Monday, March 9, 2015

Confession #1: I pissed away 32 years.

I am a mere forty some odd days away from the start of another birth year. Birthday festivities are being cemented, gifts are being demanded and, with the tunnel-vision focus of an anti-gay hate group, I am wrapping up my detailed game plan to eat my way into 33 at the finest establishments my area has to offer.

As I sit here, alternately gleeful at the thought of a food-induced coma and saddened that I can no longer fit into my gluttony-supporting “eating pants”, I can’t help but think that I am no closer to being smarter/richer/thinner/nicer/tolerant-er than I was a few three hundred and twenty something days ago. If honesty were to prevail, I would have to admit that I am actually fatter/bitchier/poorer/bittER than I was during my birthday celebration last year. And that sucks more than the very real fact that my fat jeans are now my skinny jeans.

Last year I had great intentions for my 32nd year. I wanted to act better, sound better, look better, BE better than I had ever thought possible. But you know what they say, (who the FUCK are ‘they’ btw????), the road of good intentions is paved with hellish failure…. or hard intentions leads to a fat ass. Whatever. You get my point.

As I sit here contemplating the truly unfortunate possibility of wearing sweat pants (the HORROR!) to a passion party this weened (as though some overpriced sex toy will cure what ails me), I have to admit that I am ashamed. Ashamed that, as I look back, it cannot be considered an eventful year. I did not live joyously, loudly, unabashedly as I had planned. I did not find joy in the small things, (besides the overwhelming joy I always find in Debbie cakes, of course). I did not take a firm grasp of my future by fully living the present. I just existed. Drifted along in a seemingly endless yet shallow sea of regrets, sadness and bittersweet memories until an internal bell rang, (or my cookie timer. Not sure…) and I realized that another year was OVER……and I was staring at the gnarled, creaky door that deposits me firmly in my thirties.

Another year, another chance, to DO something instead of just talking about it over and over………and over. It seems as though, with every year that passes, that window, the hopefulness, gets smaller and smaller. And I am so scared that my fattie fat ass won’t be able to squeeze through after a while.

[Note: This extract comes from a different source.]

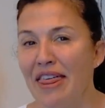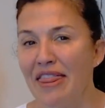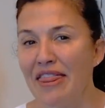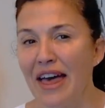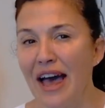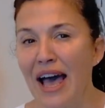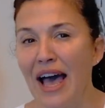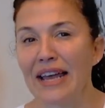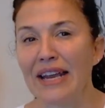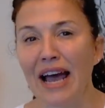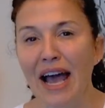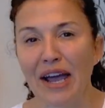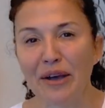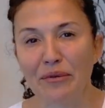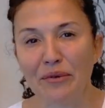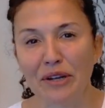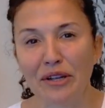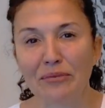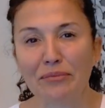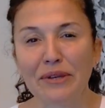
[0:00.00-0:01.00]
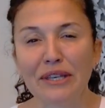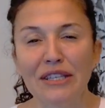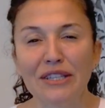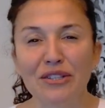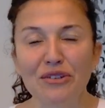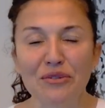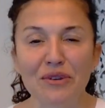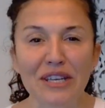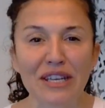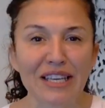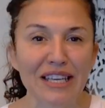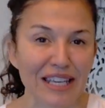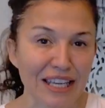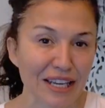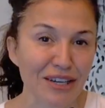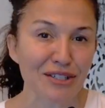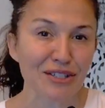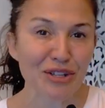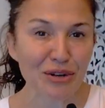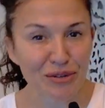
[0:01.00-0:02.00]
that I will be doing
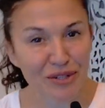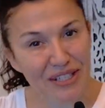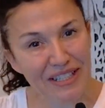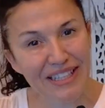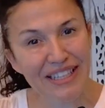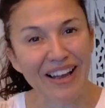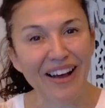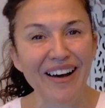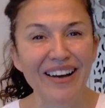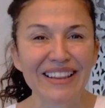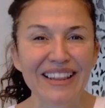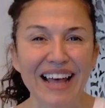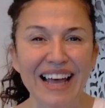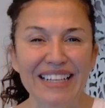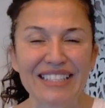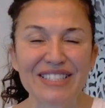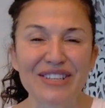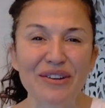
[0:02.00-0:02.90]
here socially online.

However, with this oh so depressing thought comes a new mantra: I’m breaking down the fucking wall. I have been sitting on my dumplings waiting for some assistance, some lifeline, some clear as day Jesus-walking-on-water type of sign to truly pursue what I want out of this life. I don’t want to miss out on what could be mine. If that window closes, then my caramel latte-induced strength and energy will dig a tunnel. Bust through the wall. Scream the roof down with a shrillness that only dogs can hear. Forget this year. I jacked it up. Yeah. Whatever…… Gotta move past that. Bring it on, 33. This chunky bitch is ready for you.